Ritter, 31, started dating Schmidt, 70, in 2021 — and the billionaire helped fund her AI startup Steel Perlot with $100 million — but they were reportedly on the outs by May 2024. Although Schmidt has been married to his wife, Wendy, since 1980, it’s been long reported that the Schmidts have had a longtime open arrangement.
Ritter, a Columbia Law School graduate, claimed in the docs that Schmidt used his technical background to lock her out of her own startup’s website.
She also claimed in the suit he subjected her to an “absolute digital surveillance system.”
“I literally cannot have a private phone call or send a private email without surveillance,” she claimed in the filing.
“My former partner is extraordinarily powerful and capable and has used every mean[s] to block me from getting access to secure data, devices, finances, or businesses, or to simply live my life in peace,” she alleged in the docs.
Ritter also claimed in the filing that Schmidt demanded that she agree to “a gag order on any sexual assault or harassment allegations and sign a knowingly false declaration that any such allegations never happened.”
Elsewhere in the docs, she requested court protection for her dog, a German Shepherd named Henry, and to get access to Schmidt’s Bel-Air mansion that she previously lived in.
Schmidt’s lawyers hit back at Ritter’s claims in their own filing, per The Post, calling them “demonstrably false” and “a blatant abuse of the judicial system.”

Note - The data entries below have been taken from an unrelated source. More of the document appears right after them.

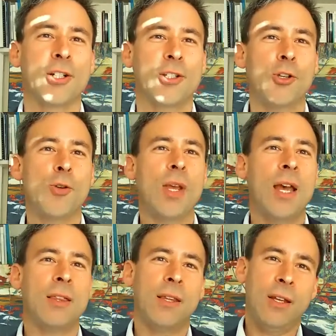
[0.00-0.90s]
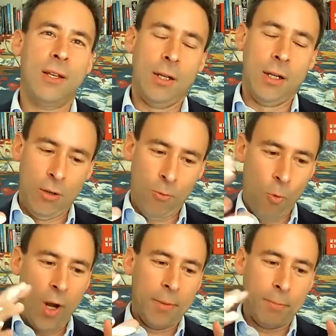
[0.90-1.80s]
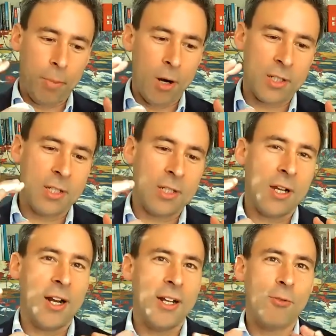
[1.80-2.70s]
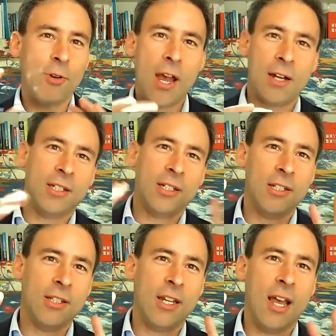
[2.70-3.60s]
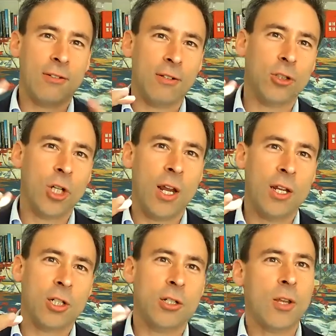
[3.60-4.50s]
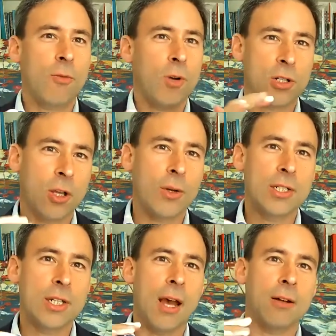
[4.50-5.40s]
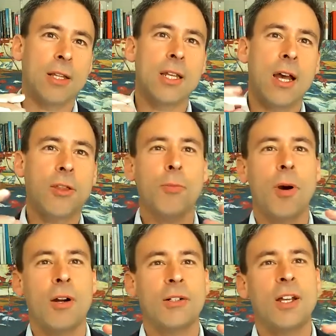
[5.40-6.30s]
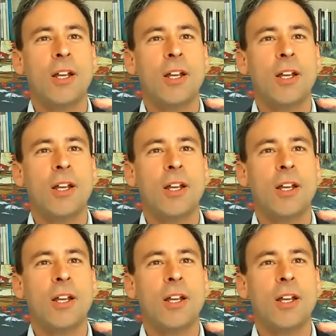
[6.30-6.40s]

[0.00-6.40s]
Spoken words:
So you get one part of society reacting to the ethnic change because they want to slow it down, and the other part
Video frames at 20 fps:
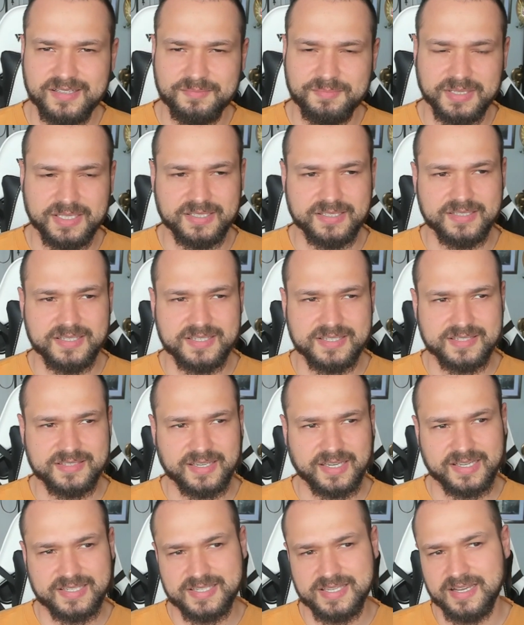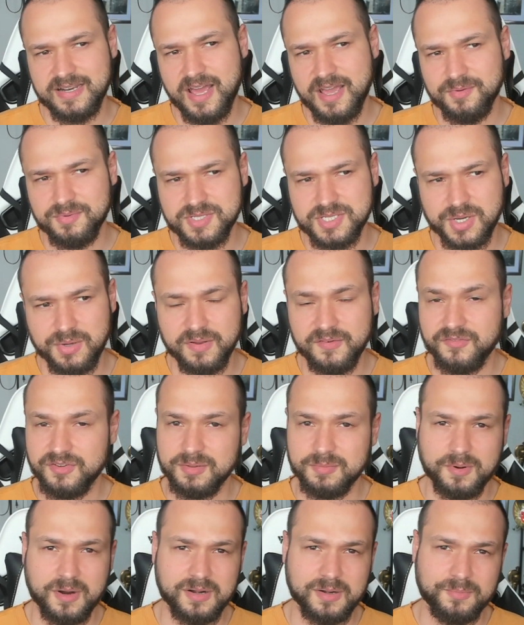Because like I said, I was going for
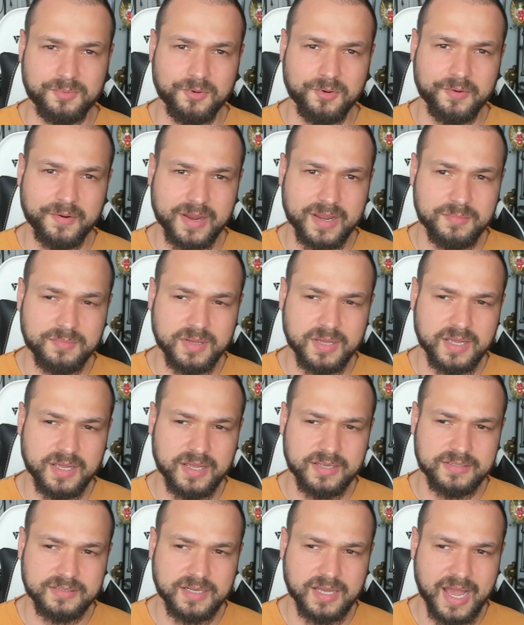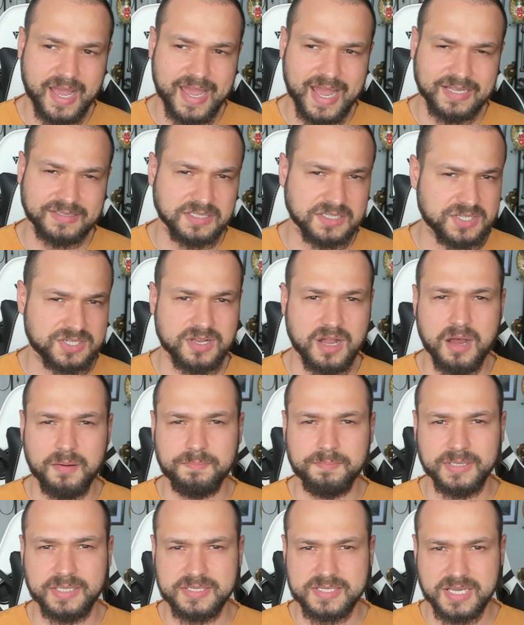the partner program and I had to
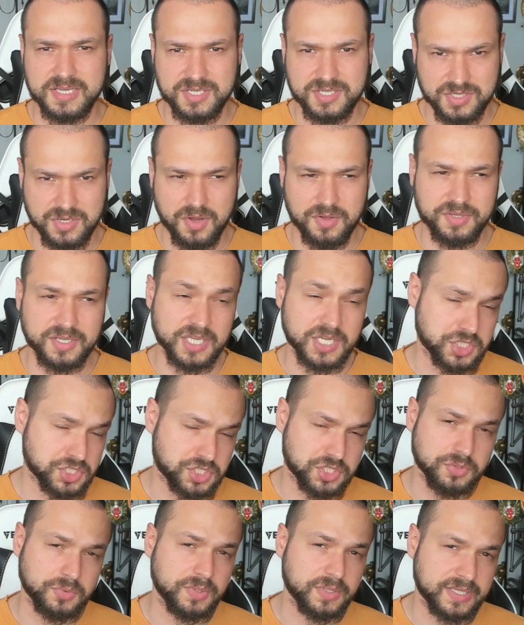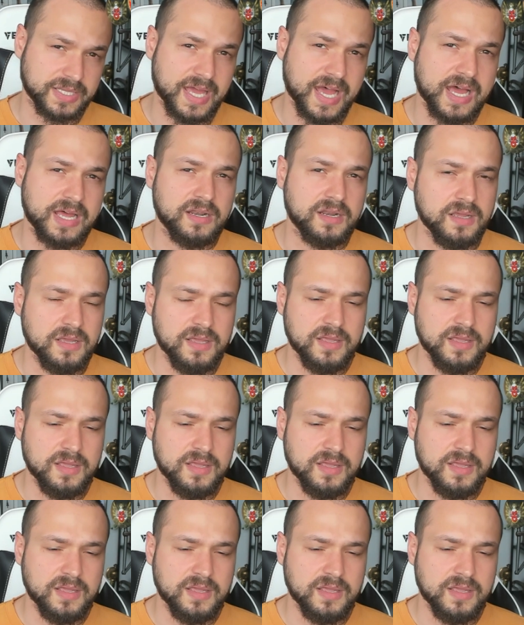stop because I saw the issue with that.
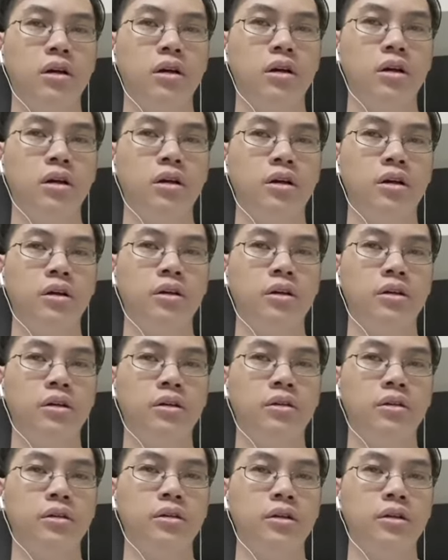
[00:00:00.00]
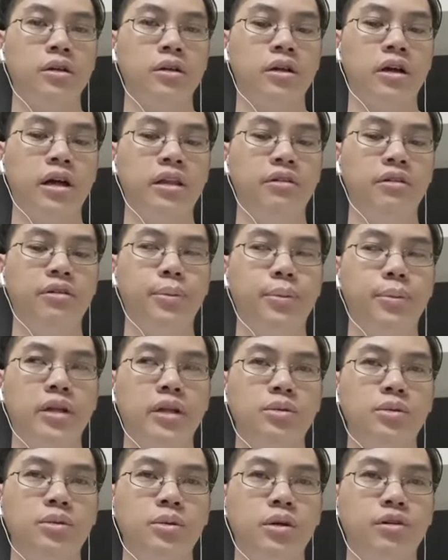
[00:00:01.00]
Uh, kind of
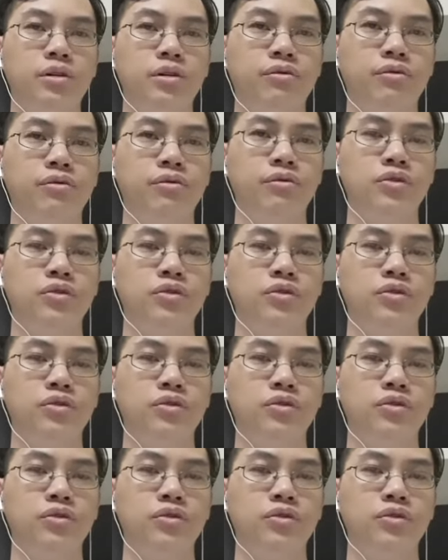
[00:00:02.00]
reminds me of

Ritter later stated in a Dec. 17 filing that she and Schmidt struck an amended settlement agreement and she retracted her temporary restraining order request against him on Jan. 6.
However, she’s since claimed Schmidt failed to honor the agreement. She alleged the former tech executive is instead attempting to “win by economic and resource attrition” since she claimed she can’t afford to pay a $75,000 court fee in a pending arbitration proceeding. A hearing has been set for Dec. 4 in Los Angeles.
A lawyer for Ritter as well as a spokesperson for Schmidt both declined to comment on the case, The Post reported.